[Saved data entries]
+++
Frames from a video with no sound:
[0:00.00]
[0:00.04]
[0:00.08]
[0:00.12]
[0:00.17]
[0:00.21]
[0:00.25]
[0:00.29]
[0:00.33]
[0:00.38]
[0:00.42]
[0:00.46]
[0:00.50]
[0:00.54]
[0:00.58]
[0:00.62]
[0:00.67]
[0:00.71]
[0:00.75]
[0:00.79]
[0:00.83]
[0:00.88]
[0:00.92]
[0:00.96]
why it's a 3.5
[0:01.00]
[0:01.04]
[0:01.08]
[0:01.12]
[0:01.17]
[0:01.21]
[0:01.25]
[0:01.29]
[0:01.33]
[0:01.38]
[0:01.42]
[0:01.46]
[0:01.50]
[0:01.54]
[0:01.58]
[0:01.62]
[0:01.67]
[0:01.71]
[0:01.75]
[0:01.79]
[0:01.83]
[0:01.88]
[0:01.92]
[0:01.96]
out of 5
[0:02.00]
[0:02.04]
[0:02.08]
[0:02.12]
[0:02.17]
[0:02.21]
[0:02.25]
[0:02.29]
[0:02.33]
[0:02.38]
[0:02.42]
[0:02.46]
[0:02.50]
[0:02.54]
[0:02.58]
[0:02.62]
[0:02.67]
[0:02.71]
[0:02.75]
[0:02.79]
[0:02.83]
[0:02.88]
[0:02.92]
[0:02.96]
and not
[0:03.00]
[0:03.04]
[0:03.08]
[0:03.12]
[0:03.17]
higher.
+++
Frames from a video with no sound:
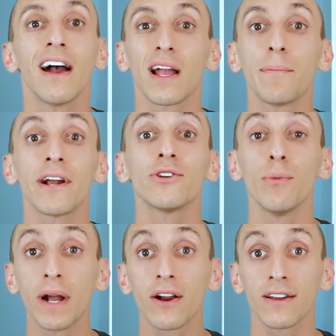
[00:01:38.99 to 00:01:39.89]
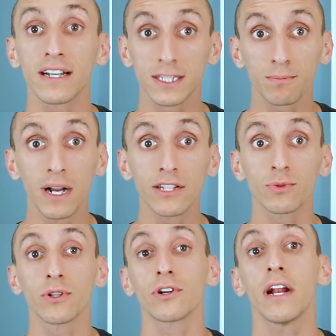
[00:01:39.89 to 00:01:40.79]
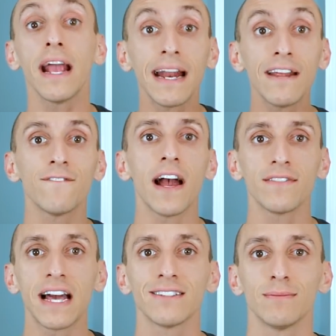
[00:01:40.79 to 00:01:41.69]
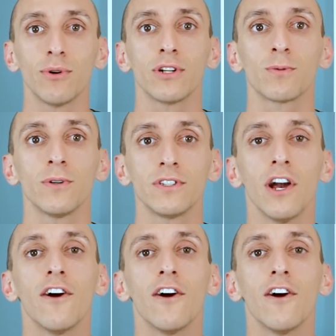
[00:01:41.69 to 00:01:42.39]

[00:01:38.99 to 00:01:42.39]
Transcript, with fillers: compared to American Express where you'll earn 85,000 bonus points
+++
## What to work on
Word for word, restate the lines above from the one with "[00:01:39.89 to 00:01:40.79]" through the one with "Transcript, with fillers: compared", keeping both ends and dropping the pictures.

## Your solution
[00:01:39.89 to 00:01:40.79]
[00:01:40.79 to 00:01:41.69]
[00:01:41.69 to 00:01:42.39]

[00:01:38.99 to 00:01:42.39]
Transcript, with fillers: compared to American Express where you'll earn 85,000 bonus points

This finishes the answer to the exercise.